(Dataset entries)
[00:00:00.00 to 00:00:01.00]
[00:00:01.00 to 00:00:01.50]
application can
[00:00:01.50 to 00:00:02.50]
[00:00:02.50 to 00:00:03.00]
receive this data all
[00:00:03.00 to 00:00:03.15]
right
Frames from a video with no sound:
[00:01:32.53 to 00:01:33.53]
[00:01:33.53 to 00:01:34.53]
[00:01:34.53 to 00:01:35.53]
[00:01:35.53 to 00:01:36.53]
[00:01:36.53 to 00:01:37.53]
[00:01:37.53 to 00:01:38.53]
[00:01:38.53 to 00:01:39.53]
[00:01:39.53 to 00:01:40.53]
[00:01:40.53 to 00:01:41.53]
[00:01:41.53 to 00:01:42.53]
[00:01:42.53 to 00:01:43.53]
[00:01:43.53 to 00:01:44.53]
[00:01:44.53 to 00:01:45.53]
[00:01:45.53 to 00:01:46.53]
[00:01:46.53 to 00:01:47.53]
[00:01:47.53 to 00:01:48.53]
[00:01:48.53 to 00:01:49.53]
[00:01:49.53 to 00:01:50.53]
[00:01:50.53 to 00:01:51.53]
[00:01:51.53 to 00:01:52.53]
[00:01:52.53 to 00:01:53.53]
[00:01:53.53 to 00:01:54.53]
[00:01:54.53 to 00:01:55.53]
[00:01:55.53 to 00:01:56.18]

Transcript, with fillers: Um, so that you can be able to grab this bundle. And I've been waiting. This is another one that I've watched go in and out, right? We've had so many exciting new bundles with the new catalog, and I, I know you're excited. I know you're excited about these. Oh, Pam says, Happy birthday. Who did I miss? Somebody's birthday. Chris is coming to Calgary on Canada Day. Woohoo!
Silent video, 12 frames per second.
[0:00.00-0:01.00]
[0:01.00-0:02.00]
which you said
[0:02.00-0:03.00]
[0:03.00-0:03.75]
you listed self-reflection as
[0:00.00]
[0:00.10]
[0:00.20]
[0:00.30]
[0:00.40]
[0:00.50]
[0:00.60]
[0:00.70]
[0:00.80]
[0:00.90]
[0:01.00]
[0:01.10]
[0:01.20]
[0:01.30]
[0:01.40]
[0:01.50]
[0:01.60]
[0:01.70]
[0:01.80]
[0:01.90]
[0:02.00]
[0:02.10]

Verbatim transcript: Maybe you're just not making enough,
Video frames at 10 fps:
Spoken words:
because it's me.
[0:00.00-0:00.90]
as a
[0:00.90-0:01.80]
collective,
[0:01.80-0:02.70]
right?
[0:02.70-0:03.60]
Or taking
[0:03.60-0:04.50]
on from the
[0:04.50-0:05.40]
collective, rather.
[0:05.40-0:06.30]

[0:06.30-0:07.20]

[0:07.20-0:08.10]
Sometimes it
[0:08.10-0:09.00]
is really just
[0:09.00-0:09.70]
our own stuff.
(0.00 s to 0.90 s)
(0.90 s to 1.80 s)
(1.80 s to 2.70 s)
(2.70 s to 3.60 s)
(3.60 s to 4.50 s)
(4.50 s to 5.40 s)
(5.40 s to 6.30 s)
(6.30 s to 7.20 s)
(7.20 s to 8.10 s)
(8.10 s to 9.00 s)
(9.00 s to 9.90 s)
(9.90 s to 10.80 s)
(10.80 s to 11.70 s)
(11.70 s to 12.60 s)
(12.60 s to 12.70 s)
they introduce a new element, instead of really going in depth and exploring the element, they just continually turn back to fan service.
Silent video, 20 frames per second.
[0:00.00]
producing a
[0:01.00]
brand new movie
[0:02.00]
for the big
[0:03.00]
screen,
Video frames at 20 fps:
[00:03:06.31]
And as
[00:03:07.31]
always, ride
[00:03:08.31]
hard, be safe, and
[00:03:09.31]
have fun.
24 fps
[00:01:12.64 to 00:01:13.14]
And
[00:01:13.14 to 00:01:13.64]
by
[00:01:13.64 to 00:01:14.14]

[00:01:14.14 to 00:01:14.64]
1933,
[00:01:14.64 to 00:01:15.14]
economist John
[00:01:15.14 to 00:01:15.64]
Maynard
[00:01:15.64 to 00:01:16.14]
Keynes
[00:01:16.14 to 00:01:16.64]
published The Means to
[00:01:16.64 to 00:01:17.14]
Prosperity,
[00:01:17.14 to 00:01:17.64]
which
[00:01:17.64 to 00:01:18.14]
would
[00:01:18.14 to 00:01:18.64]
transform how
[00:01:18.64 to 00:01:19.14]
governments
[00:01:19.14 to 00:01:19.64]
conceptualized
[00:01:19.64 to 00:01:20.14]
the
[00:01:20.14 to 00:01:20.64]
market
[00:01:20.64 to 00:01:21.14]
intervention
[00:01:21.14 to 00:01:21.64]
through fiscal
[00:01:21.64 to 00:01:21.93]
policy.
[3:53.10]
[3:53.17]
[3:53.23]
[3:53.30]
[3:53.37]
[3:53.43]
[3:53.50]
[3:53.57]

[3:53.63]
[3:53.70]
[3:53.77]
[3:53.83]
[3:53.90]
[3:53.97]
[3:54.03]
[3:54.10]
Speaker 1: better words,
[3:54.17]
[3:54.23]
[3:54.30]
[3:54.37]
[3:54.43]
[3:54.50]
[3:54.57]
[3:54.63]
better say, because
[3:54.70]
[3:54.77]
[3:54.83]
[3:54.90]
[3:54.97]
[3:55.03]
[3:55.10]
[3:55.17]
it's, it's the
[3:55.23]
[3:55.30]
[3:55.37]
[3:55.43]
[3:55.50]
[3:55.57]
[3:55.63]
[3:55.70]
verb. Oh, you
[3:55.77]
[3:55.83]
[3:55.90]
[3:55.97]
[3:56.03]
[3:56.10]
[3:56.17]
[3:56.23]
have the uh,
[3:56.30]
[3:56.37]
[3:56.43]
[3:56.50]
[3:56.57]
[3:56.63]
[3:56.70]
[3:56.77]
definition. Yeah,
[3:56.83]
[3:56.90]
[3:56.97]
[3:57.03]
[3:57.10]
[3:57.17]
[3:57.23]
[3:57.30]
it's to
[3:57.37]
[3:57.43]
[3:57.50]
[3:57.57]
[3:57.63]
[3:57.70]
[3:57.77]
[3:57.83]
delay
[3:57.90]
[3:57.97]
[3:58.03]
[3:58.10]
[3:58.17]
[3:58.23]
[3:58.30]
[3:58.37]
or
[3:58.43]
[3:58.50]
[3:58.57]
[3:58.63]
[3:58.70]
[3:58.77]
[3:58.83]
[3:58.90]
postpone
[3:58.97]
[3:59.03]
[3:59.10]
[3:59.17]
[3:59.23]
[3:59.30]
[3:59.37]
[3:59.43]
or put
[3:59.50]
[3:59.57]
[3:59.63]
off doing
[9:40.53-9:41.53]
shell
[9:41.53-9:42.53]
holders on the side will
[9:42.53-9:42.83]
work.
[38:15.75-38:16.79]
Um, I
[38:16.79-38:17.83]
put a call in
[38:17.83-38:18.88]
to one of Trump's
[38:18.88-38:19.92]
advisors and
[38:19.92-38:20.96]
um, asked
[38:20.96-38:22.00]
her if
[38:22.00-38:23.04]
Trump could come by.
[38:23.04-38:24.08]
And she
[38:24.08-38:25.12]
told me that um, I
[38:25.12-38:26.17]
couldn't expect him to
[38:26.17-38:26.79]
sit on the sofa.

TASK TO CARRY OUT
Write out the entries in full, exactly as given.

TASK SOLUTION
[00:00:00.00 to 00:00:01.00]
[00:00:01.00 to 00:00:01.50]
application can
[00:00:01.50 to 00:00:02.50]
[00:00:02.50 to 00:00:03.00]
receive this data all
[00:00:03.00 to 00:00:03.15]
right
Frames from a video with no sound:
[00:01:32.53 to 00:01:33.53]
[00:01:33.53 to 00:01:34.53]
[00:01:34.53 to 00:01:35.53]
[00:01:35.53 to 00:01:36.53]
[00:01:36.53 to 00:01:37.53]
[00:01:37.53 to 00:01:38.53]
[00:01:38.53 to 00:01:39.53]
[00:01:39.53 to 00:01:40.53]
[00:01:40.53 to 00:01:41.53]
[00:01:41.53 to 00:01:42.53]
[00:01:42.53 to 00:01:43.53]
[00:01:43.53 to 00:01:44.53]
[00:01:44.53 to 00:01:45.53]
[00:01:45.53 to 00:01:46.53]
[00:01:46.53 to 00:01:47.53]
[00:01:47.53 to 00:01:48.53]
[00:01:48.53 to 00:01:49.53]
[00:01:49.53 to 00:01:50.53]
[00:01:50.53 to 00:01:51.53]
[00:01:51.53 to 00:01:52.53]
[00:01:52.53 to 00:01:53.53]
[00:01:53.53 to 00:01:54.53]
[00:01:54.53 to 00:01:55.53]
[00:01:55.53 to 00:01:56.18]

Transcript, with fillers: Um, so that you can be able to grab this bundle. And I've been waiting. This is another one that I've watched go in and out, right? We've had so many exciting new bundles with the new catalog, and I, I know you're excited. I know you're excited about these. Oh, Pam says, Happy birthday. Who did I miss? Somebody's birthday. Chris is coming to Calgary on Canada Day. Woohoo!
Silent video, 12 frames per second.
[0:00.00-0:01.00]
[0:01.00-0:02.00]
which you said
[0:02.00-0:03.00]
[0:03.00-0:03.75]
you listed self-reflection as
[0:00.00]
[0:00.10]
[0:00.20]
[0:00.30]
[0:00.40]
[0:00.50]
[0:00.60]
[0:00.70]
[0:00.80]
[0:00.90]
[0:01.00]
[0:01.10]
[0:01.20]
[0:01.30]
[0:01.40]
[0:01.50]
[0:01.60]
[0:01.70]
[0:01.80]
[0:01.90]
[0:02.00]
[0:02.10]

Verbatim transcript: Maybe you're just not making enough,
Video frames at 10 fps:
Spoken words:
because it's me.
[0:00.00-0:00.90]
as a
[0:00.90-0:01.80]
collective,
[0:01.80-0:02.70]
right?
[0:02.70-0:03.60]
Or taking
[0:03.60-0:04.50]
on from the
[0:04.50-0:05.40]
collective, rather.
[0:05.40-0:06.30]

[0:06.30-0:07.20]

[0:07.20-0:08.10]
Sometimes it
[0:08.10-0:09.00]
is really just
[0:09.00-0:09.70]
our own stuff.
(0.00 s to 0.90 s)
(0.90 s to 1.80 s)
(1.80 s to 2.70 s)
(2.70 s to 3.60 s)
(3.60 s to 4.50 s)
(4.50 s to 5.40 s)
(5.40 s to 6.30 s)
(6.30 s to 7.20 s)
(7.20 s to 8.10 s)
(8.10 s to 9.00 s)
(9.00 s to 9.90 s)
(9.90 s to 10.80 s)
(10.80 s to 11.70 s)
(11.70 s to 12.60 s)
(12.60 s to 12.70 s)
they introduce a new element, instead of really going in depth and exploring the element, they just continually turn back to fan service.
Silent video, 20 frames per second.
[0:00.00]
producing a
[0:01.00]
brand new movie
[0:02.00]
for the big
[0:03.00]
screen,
Video frames at 20 fps:
[00:03:06.31]
And as
[00:03:07.31]
always, ride
[00:03:08.31]
hard, be safe, and
[00:03:09.31]
have fun.
24 fps
[00:01:12.64 to 00:01:13.14]
And
[00:01:13.14 to 00:01:13.64]
by
[00:01:13.64 to 00:01:14.14]

[00:01:14.14 to 00:01:14.64]
1933,
[00:01:14.64 to 00:01:15.14]
economist John
[00:01:15.14 to 00:01:15.64]
Maynard
[00:01:15.64 to 00:01:16.14]
Keynes
[00:01:16.14 to 00:01:16.64]
published The Means to
[00:01:16.64 to 00:01:17.14]
Prosperity,
[00:01:17.14 to 00:01:17.64]
which
[00:01:17.64 to 00:01:18.14]
would
[00:01:18.14 to 00:01:18.64]
transform how
[00:01:18.64 to 00:01:19.14]
governments
[00:01:19.14 to 00:01:19.64]
conceptualized
[00:01:19.64 to 00:01:20.14]
the
[00:01:20.14 to 00:01:20.64]
market
[00:01:20.64 to 00:01:21.14]
intervention
[00:01:21.14 to 00:01:21.64]
through fiscal
[00:01:21.64 to 00:01:21.93]
policy.
[3:53.10]
[3:53.17]
[3:53.23]
[3:53.30]
[3:53.37]
[3:53.43]
[3:53.50]
[3:53.57]

[3:53.63]
[3:53.70]
[3:53.77]
[3:53.83]
[3:53.90]
[3:53.97]
[3:54.03]
[3:54.10]
Speaker 1: better words,
[3:54.17]
[3:54.23]
[3:54.30]
[3:54.37]
[3:54.43]
[3:54.50]
[3:54.57]
[3:54.63]
better say, because
[3:54.70]
[3:54.77]
[3:54.83]
[3:54.90]
[3:54.97]
[3:55.03]
[3:55.10]
[3:55.17]
it's, it's the
[3:55.23]
[3:55.30]
[3:55.37]
[3:55.43]
[3:55.50]
[3:55.57]
[3:55.63]
[3:55.70]
verb. Oh, you
[3:55.77]
[3:55.83]
[3:55.90]
[3:55.97]
[3:56.03]
[3:56.10]
[3:56.17]
[3:56.23]
have the uh,
[3:56.30]
[3:56.37]
[3:56.43]
[3:56.50]
[3:56.57]
[3:56.63]
[3:56.70]
[3:56.77]
definition. Yeah,
[3:56.83]
[3:56.90]
[3:56.97]
[3:57.03]
[3:57.10]
[3:57.17]
[3:57.23]
[3:57.30]
it's to
[3:57.37]
[3:57.43]
[3:57.50]
[3:57.57]
[3:57.63]
[3:57.70]
[3:57.77]
[3:57.83]
delay
[3:57.90]
[3:57.97]
[3:58.03]
[3:58.10]
[3:58.17]
[3:58.23]
[3:58.30]
[3:58.37]
or
[3:58.43]
[3:58.50]
[3:58.57]
[3:58.63]
[3:58.70]
[3:58.77]
[3:58.83]
[3:58.90]
postpone
[3:58.97]
[3:59.03]
[3:59.10]
[3:59.17]
[3:59.23]
[3:59.30]
[3:59.37]
[3:59.43]
or put
[3:59.50]
[3:59.57]
[3:59.63]
off doing
[9:40.53-9:41.53]
shell
[9:41.53-9:42.53]
holders on the side will
[9:42.53-9:42.83]
work.
[38:15.75-38:16.79]
Um, I
[38:16.79-38:17.83]
put a call in
[38:17.83-38:18.88]
to one of Trump's
[38:18.88-38:19.92]
advisors and
[38:19.92-38:20.96]
um, asked
[38:20.96-38:22.00]
her if
[38:22.00-38:23.04]
Trump could come by.
[38:23.04-38:24.08]
And she
[38:24.08-38:25.12]
told me that um, I
[38:25.12-38:26.17]
couldn't expect him to
[38:26.17-38:26.79]
sit on the sofa.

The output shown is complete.